Collected data entries
====
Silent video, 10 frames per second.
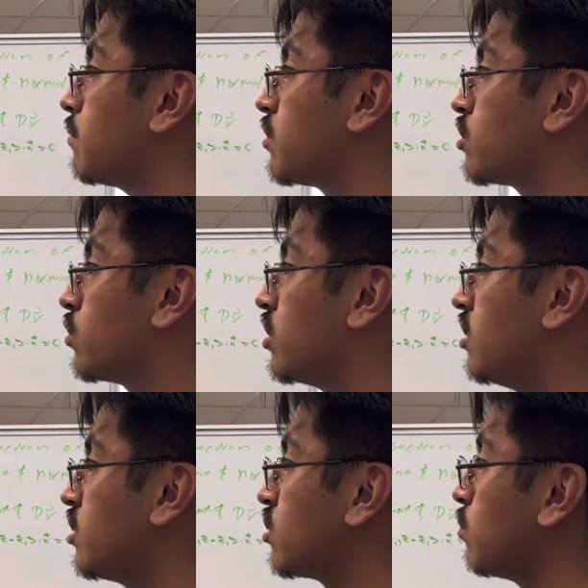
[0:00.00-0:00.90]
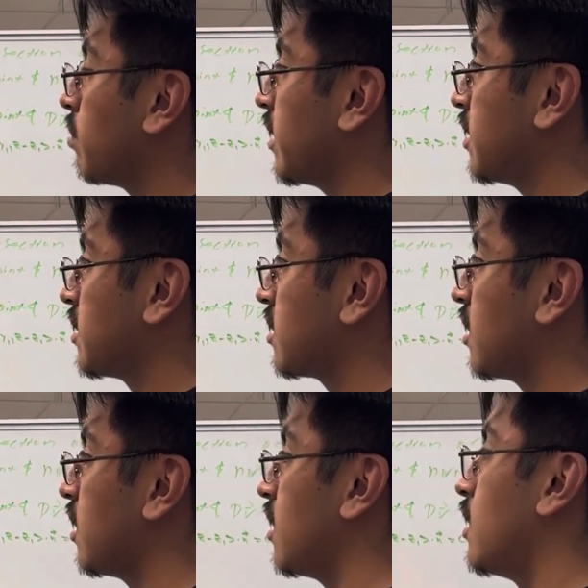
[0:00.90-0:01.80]
between these two planes.
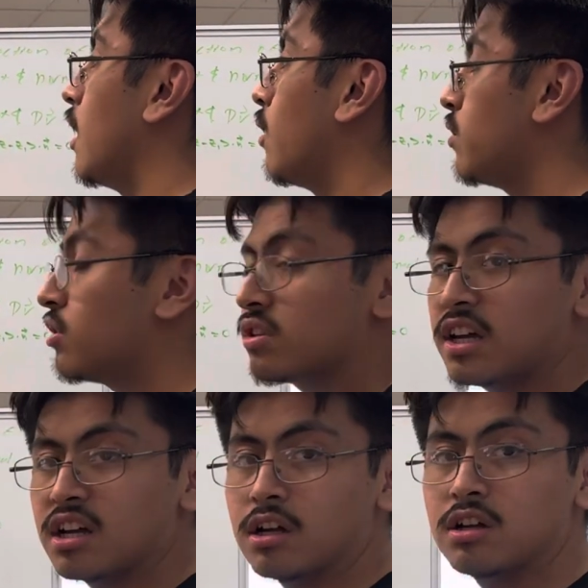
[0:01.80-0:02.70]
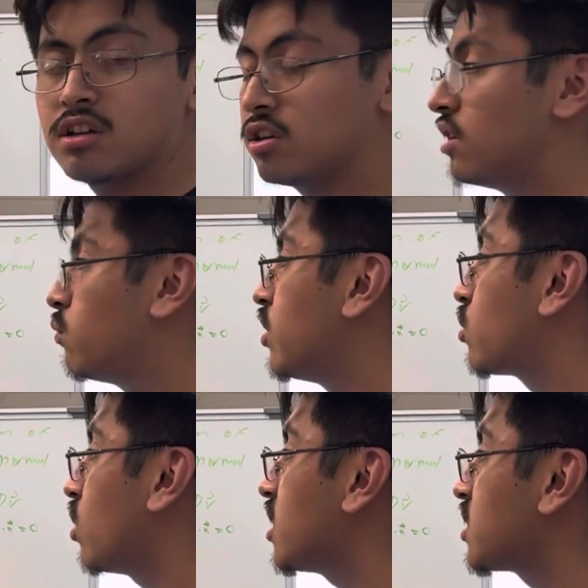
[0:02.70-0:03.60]
And we know that if we
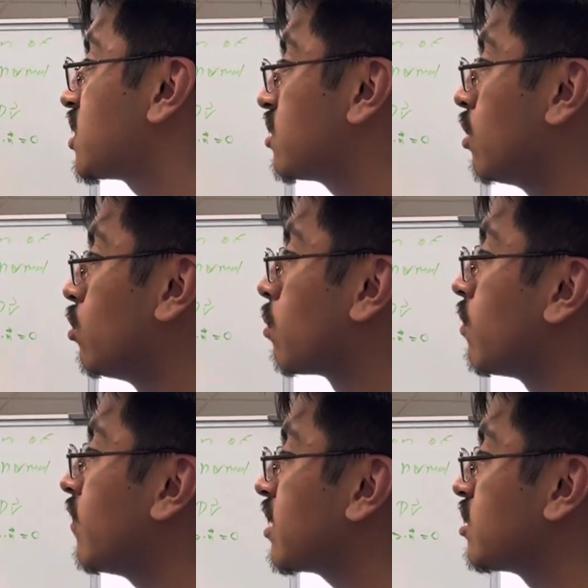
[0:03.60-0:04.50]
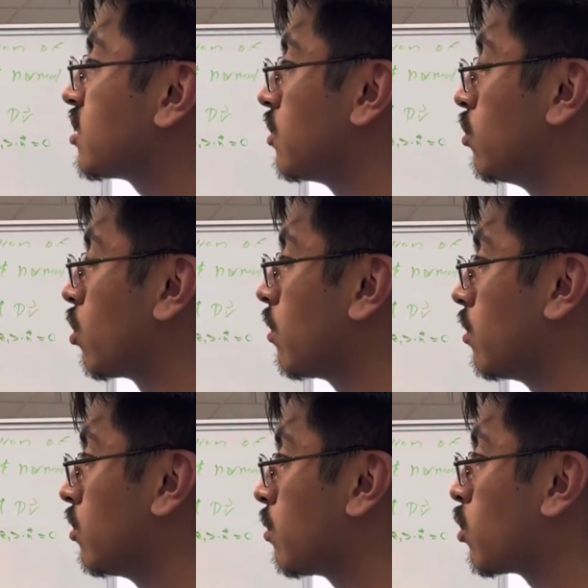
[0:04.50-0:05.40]
cross the normal vectors,
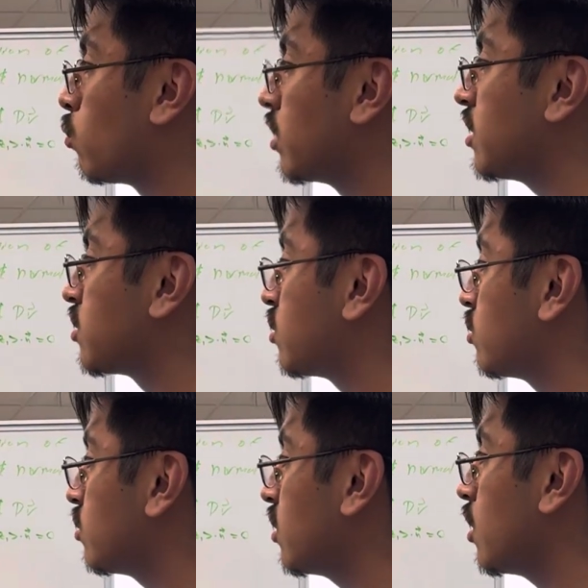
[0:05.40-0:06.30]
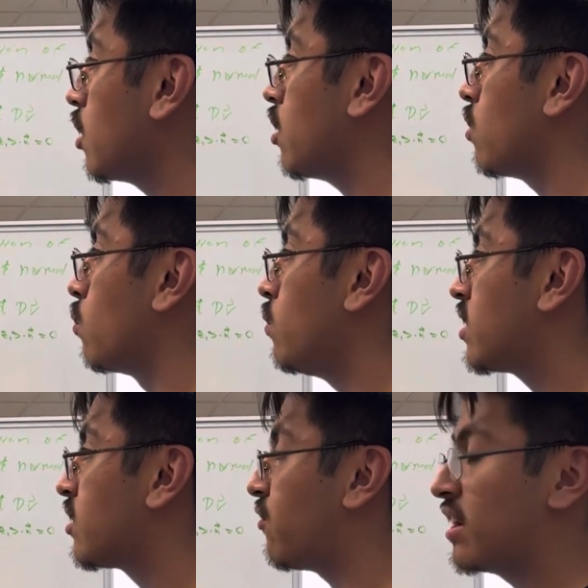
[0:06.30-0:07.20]
normal 1 and 2, we
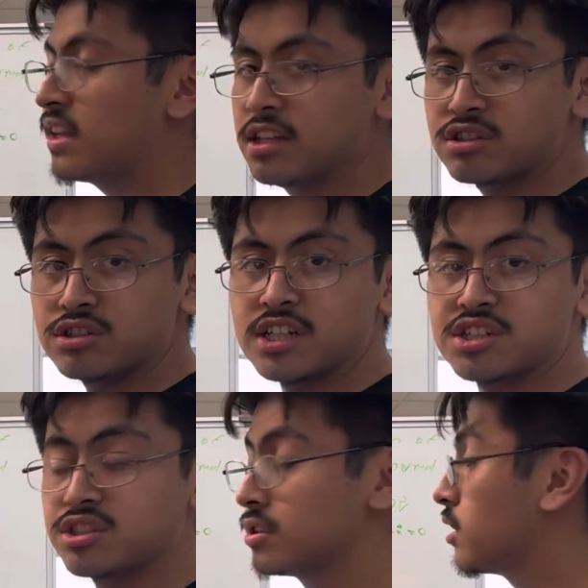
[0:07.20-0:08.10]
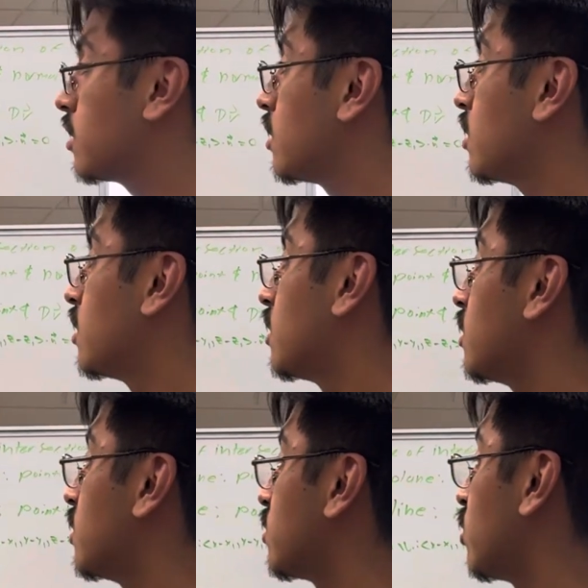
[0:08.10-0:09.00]
could find that intersection.
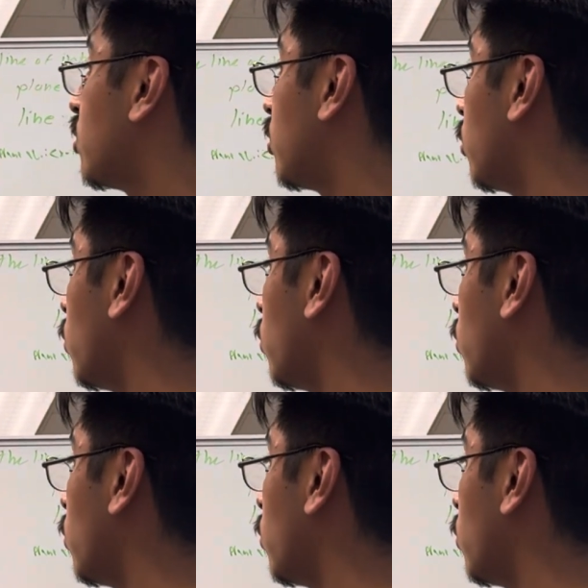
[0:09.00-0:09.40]
So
====
WORK INSTRUCTIONS:
Exactly the lines from the one containing "[0:05.40-0:06.30]" to the final line of the entries are wanted; please write them out, both ends included, but not the pictures.

RESULT OF THIS EXERCISE:
[0:05.40-0:06.30]
[0:06.30-0:07.20]
normal 1 and 2, we
[0:07.20-0:08.10]
[0:08.10-0:09.00]
could find that intersection.
[0:09.00-0:09.40]
So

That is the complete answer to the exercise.